Conformément aux dispositions de l’article 1353 du Code civil c’est à la personne qui argue de l’existence d’un droit d’en apporter la preuve. Concrètement, cela signifie que les auteurs ont la charge de la preuve de l’originalité de leur œuvre. L’auteur devra donc identifier les caractéristiques de l’empreinte de la personnalité de l’auteur.

Il n’y aura pas de protection par le droit d’auteur sur une création s’il ne s’agit que d’un concept – étant donné que les idées sont de libre parcours – mais également si la création manque d’originalité. Il a ainsi été retenu que l’idée de greffer une histoire sentimentale sur des éléments biographiques tirés de la vie d’un chef d’orchestre – qui n’est pas protégée avant soi – n’est pas protégé par le droit auteur car il ne s’agit que d’une idée. Ne sera pas non plus protégée l’idée consistant à transplanter un personnage hors de son époque et exploiter les situations résultant de son inadaptation à son nouvel environnement. Il en ira de même pour une idée de scénario traitant de la passion d’un personnage pour la boxe et les effets de la guerre d’Algérie.

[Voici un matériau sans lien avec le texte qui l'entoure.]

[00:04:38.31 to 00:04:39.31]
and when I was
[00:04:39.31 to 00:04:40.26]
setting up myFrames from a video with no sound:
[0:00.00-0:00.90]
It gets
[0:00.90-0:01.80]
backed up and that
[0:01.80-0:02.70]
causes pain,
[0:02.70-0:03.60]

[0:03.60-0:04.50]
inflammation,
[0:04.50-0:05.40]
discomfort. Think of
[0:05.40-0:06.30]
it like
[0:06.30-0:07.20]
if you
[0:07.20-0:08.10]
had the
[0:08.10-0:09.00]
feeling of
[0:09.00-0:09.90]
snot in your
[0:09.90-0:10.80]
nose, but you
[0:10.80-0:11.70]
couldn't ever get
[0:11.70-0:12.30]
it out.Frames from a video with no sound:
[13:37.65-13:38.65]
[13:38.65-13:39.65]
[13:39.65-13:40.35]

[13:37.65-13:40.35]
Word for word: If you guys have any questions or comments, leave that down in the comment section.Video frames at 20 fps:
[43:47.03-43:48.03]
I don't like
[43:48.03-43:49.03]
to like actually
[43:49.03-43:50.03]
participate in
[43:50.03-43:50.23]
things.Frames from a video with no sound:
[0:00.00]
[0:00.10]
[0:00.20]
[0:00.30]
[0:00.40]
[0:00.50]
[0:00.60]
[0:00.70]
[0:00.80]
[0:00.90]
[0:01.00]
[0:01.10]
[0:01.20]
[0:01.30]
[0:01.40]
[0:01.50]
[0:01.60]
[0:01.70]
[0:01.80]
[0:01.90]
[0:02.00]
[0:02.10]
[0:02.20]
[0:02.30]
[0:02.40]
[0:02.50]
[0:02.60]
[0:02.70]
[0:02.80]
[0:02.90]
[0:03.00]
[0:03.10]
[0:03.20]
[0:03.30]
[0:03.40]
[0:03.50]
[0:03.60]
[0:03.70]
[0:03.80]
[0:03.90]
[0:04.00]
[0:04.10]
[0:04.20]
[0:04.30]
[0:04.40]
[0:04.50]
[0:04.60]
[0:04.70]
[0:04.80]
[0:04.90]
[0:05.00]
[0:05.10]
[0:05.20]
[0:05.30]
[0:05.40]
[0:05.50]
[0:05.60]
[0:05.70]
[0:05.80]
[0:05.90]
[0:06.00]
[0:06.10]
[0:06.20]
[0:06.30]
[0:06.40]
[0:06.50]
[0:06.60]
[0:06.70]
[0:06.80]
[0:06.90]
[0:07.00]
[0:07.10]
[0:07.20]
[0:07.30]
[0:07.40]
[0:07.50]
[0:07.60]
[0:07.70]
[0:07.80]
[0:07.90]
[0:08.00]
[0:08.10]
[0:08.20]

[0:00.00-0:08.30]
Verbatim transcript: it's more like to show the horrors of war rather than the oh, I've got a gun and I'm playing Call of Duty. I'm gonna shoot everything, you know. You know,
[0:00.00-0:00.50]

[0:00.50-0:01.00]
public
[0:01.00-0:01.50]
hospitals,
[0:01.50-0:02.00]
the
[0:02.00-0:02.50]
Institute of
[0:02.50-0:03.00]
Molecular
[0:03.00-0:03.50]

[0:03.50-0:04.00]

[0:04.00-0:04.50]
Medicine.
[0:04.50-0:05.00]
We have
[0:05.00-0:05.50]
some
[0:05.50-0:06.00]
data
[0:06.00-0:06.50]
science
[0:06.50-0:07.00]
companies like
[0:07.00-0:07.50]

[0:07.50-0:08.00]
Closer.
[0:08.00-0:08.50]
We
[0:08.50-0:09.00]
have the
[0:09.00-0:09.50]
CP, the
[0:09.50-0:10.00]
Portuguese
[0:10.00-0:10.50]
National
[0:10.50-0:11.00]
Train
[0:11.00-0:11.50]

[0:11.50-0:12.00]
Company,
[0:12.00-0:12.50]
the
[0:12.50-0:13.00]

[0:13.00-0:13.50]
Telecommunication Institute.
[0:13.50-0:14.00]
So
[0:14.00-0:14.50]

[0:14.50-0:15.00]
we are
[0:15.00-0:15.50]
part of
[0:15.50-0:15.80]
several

La personne à l’origine de l’idée pourra toujours opposer l’action en concurrence déloyale et ainsi obtenir une indemnisation. L’action en concurrence déloyale est constituée lorsqu’il est fait un usage excessif de la liberté d’entreprendre en recourant à des procédés contraires aux règles et usages occasionnant un préjudice. Cependant la tâche est compliquée car il est difficile d’apporter la preuve au juge que la personne avait connaissance de l’idée. Une solution peut résider dans la conclusion d’un accord de confidentialité avec les personnes qui auraient accès à un scénario ou à une bible.